Segundo Ben Rogers, diretor de um “think tank” chamado Centre for London, quando a economia global começou a pender para os serviços móveis, na década de 1980, a rede universitária da cidade também foi um dos fatores que fizeram com que Londres estivesse bem posicionada para se beneficiar dessa nova tendência. Foi nessa época também que outro acadêmico, Joseph Nye, de Harvard, cunhou o conceito de “poder brando” para descrever a capacidade dos países de “cooptar as pessoas, em vez de coagi-las”.
Centro financeiro
Outros ingredientes londrinos incluem o chamado pacote “Big Bang” de desregulamentações para a indústria financeira proposto pela ex-primeira-ministra Margaret Thatcher em 1986, que abriu a cidade de Londres aos bancos dos EUA e do mundo. O outrora adormecido distrito financeiro de Londres agora é lar de mais de 250 bancos estrangeiros.
O National Lottery Fund, lançado em 1994, havia injetado em Londres mais de 6 bilhões de libras em lucro com loterias, revitalizando as galerias e museus da cidade e ajudando a atrair indústrias criativas.
A inauguração da ferrovia Eurostar que ligou Londres a Paris e a Bruxelas também teve um papel nisso e foi acompanhada pelo crescimento de linhas aéreas de baixo custo que a conectaram até mesmo cidades pequenas da Europa.
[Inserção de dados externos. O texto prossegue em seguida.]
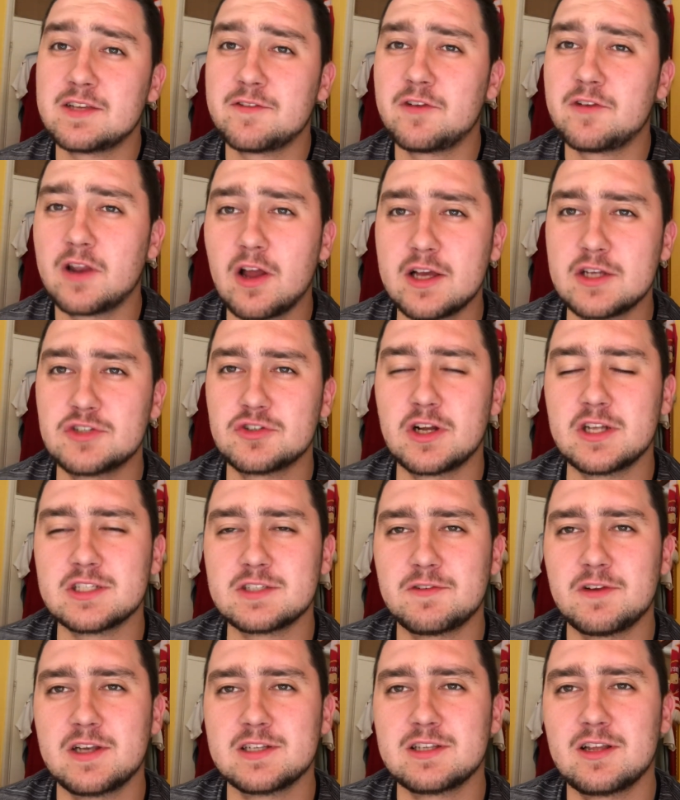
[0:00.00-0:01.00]
If you like your
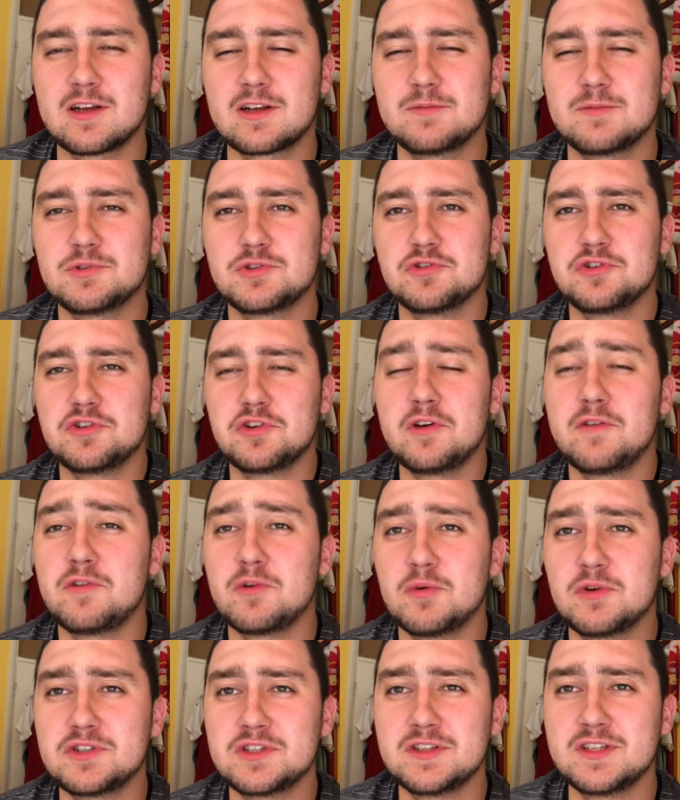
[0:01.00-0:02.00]
transfers, like I'm sure you do if
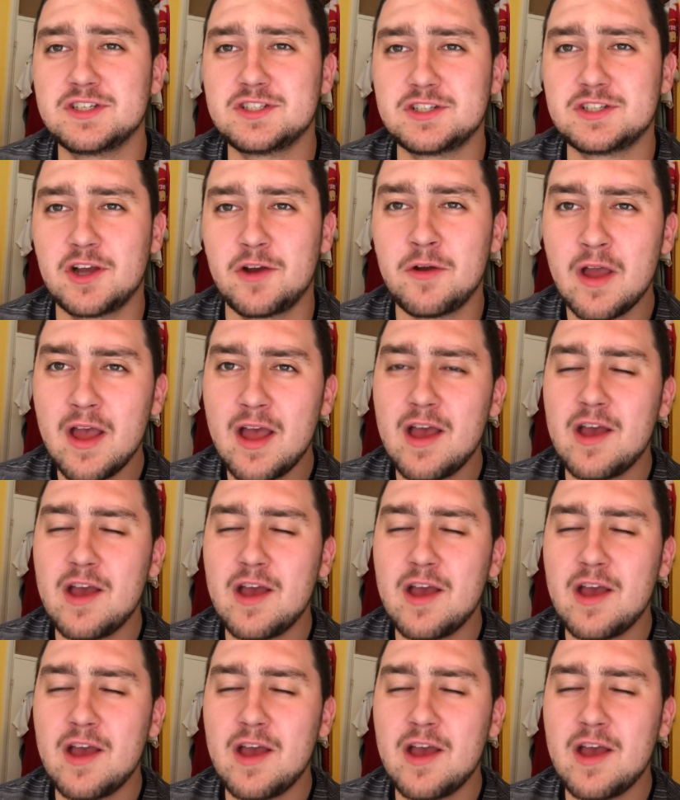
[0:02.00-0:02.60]
you're watching this show,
Por volta de 1996, a revista Newsweek já podia declarar que “Londres domina”. Um ano depois, a Vanity Fair diria que a “Swinging London” dos anos 60 estava de volta.
O outro lado do sucesso
Não surpreende muito, então, que a maioria dos londrinos – 60% contra 40% – tenha votado a favor de permanecer na UE no referendo do Brexit. Que essa diferença não tenha sido maior mostra como a história do sucesso estrondoso de Londres pode por vezes ignorar os lados negativos e as pessoas que saíram perdendo nela. E algumas das maiores vantagens da cidade – o idioma, o fuso horário e a aptidão do setor terciário causada pela desindustrialização precoce – não seriam afetadas pelo Brexit, não importa o quanto a separação seja definitiva.
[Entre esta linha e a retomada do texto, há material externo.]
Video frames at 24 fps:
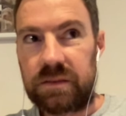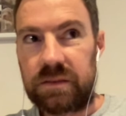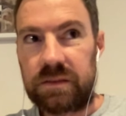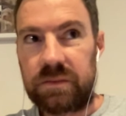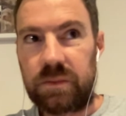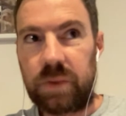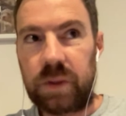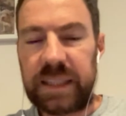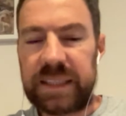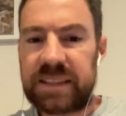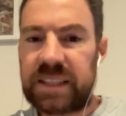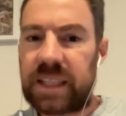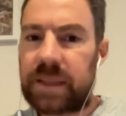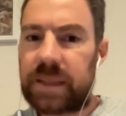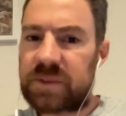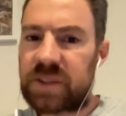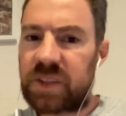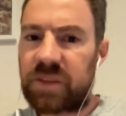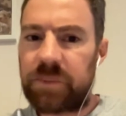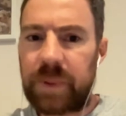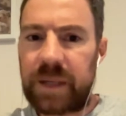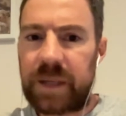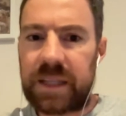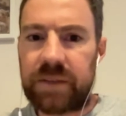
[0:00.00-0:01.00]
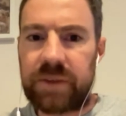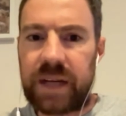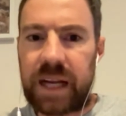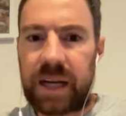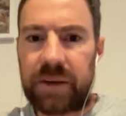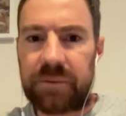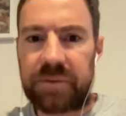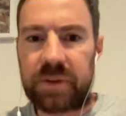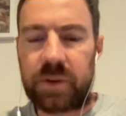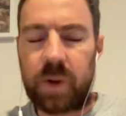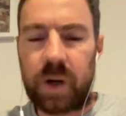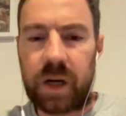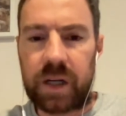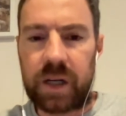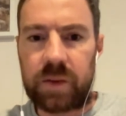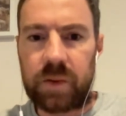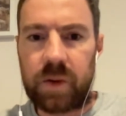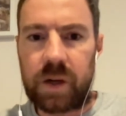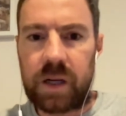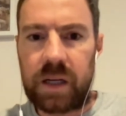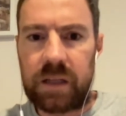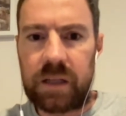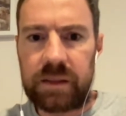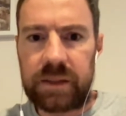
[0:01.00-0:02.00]
Well, he seems to have been around for quite a
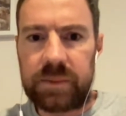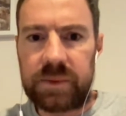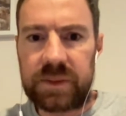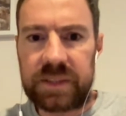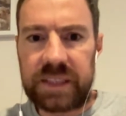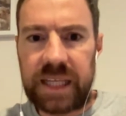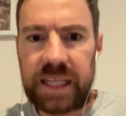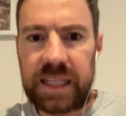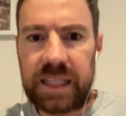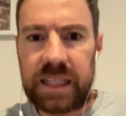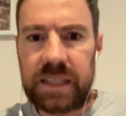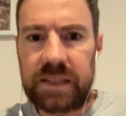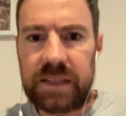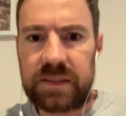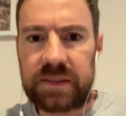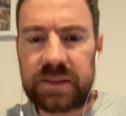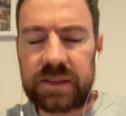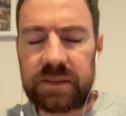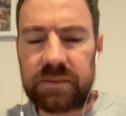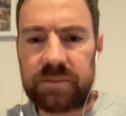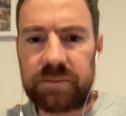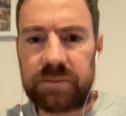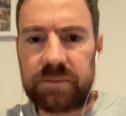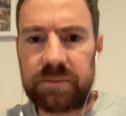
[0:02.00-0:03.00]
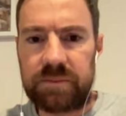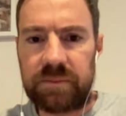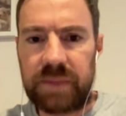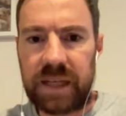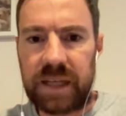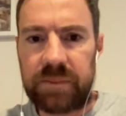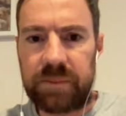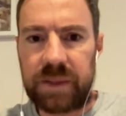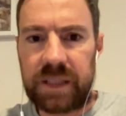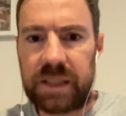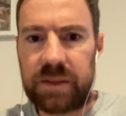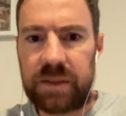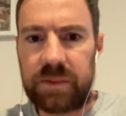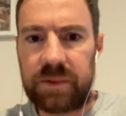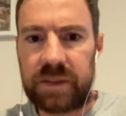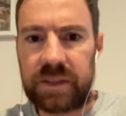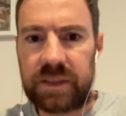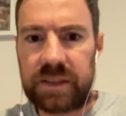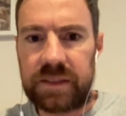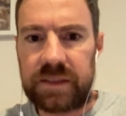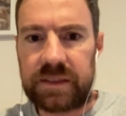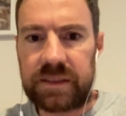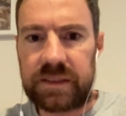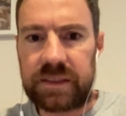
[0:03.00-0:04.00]
while. He was saying he used to make beer with
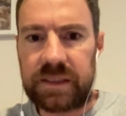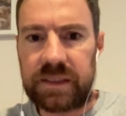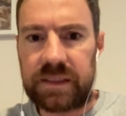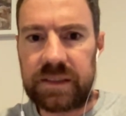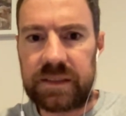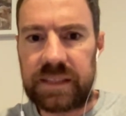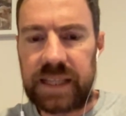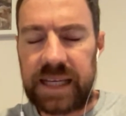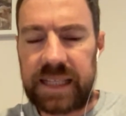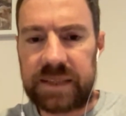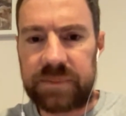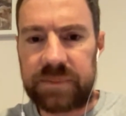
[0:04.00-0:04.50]
his dad's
A recuperação populacional dos 2 milhões de habitantes que Londres perdeu entre 1939 e 1981 se deu quase que inteiramente graças à imigração, um fato muitas vezes ignorado, como comenta Ian Gordon, professor emérito de geografia humana da London School of Economics. Mesmo o aumento extraordinário na proporção de londrinos nascidos no estrangeiro – de menos de 5% em 1961 para 37% hoje – subestima a mudança e o deslocamento envolvidos, porque o crescimento na taxa de natalidade se deu principalmente entre imigrantes, segundo ele.
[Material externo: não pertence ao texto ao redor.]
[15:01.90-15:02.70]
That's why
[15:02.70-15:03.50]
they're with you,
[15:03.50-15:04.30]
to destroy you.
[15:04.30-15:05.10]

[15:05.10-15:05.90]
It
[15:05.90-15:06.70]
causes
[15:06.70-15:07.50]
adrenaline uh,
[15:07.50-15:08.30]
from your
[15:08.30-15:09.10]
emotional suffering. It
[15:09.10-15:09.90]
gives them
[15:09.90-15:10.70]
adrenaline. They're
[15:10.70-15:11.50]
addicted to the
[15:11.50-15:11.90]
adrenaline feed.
A maioria dos ingleses que votou a favor do Brexit, diz Gordon, também o fizeram em protesto a Londres – não como um lugar, mas em relação a tudo que ela representa. A população nativa e sem ensino superior de Londres foi deixada para trás, incapaz de competir pelos empregos com bons salários ou pelos imóveis numa cidade que parece dominada por pessoas de fora.